Eldec Shakes Up Management -- Firm To Lay Off About 200 Workers
Less than two months after it was bought by a Connecticut manufacturing company, Eldec Corp. of Lynnwood shook up its top management and said it will lay off 200 or more employees, roughly 20 percent of its work force, over the next four to six weeks.
With the ink barely dry on its $74 million agreement to sell the company to Crane Co. of Stamford, Conn., Eldec replaced its president and chief executive, Tom Brown.
Arlan VanKoevering was named to replace him. VanKoevering was vice president of Eldec's aircraft systems division.
In a brief statement, VanKoevering said Eldec plans a new "streamlined structure" that will help customer service and "grow the business profitably."
A spokesman for Crane refused further comment.
Eldec, which was founded in 1957, makes electrical switches and power-supply parts for the aerospace and defense industries.

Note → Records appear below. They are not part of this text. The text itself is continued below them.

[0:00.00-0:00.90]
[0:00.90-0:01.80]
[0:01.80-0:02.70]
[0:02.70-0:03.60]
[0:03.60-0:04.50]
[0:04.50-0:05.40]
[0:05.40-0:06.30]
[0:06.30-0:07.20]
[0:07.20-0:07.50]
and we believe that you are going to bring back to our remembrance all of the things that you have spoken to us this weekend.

The company has suffered as those industries have declined. It
reported a 40 percent decline in profits for its third quarter, ended Dec. 26.

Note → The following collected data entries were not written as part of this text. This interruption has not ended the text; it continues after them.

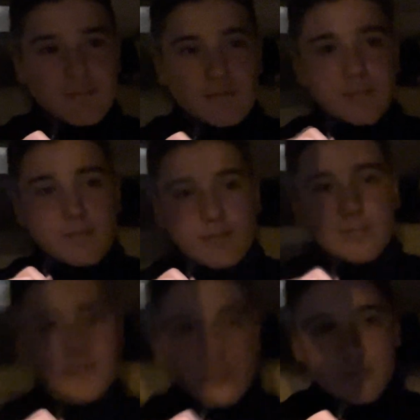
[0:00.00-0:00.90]
Thank you very much
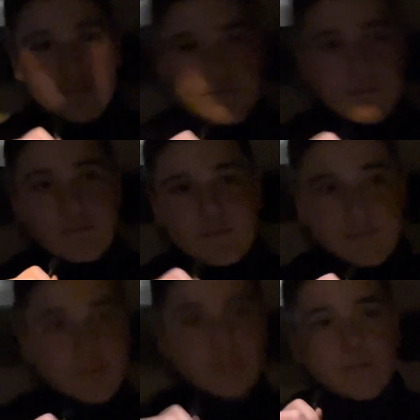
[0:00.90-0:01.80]
for watching.
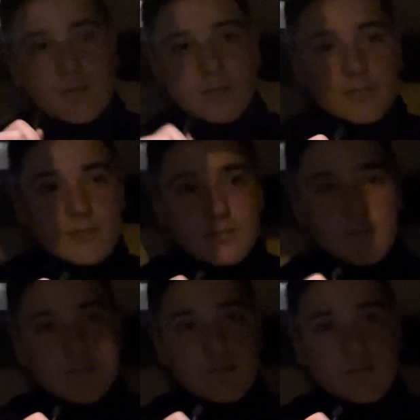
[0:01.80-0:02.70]
We'll
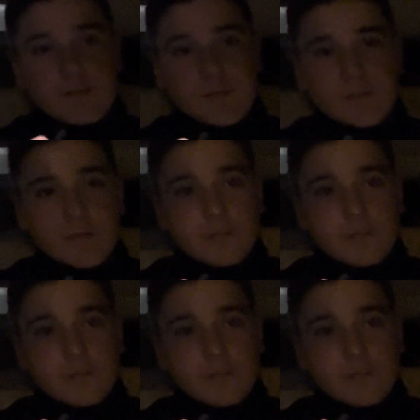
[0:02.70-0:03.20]
see you again.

Since reaching a peak of 1,750 employees about two years ago, its work force has dropped about 35 percent, to 1,100. Much of that reduction came through layoffs.
Eldec stands to benefit from supplying parts for the Boeing 777 airliner.
Analysts said the management shakeup and layoffs were expected.
"When Crane got interested, they said they would take (Eldec's) great products and great engineering and supply the profit motive. They've certainly taken the actions that should do that," said Sidney Heller, an analyst with Lehman Bros.
Bill Whitlow, an analyst with Pacific Crest Securities, said Eldec's profitability should "improve measurably" next year, when the 777 starts to roll off the assembly line. Eldec expects to place $335,000 worth of parts on each new 777.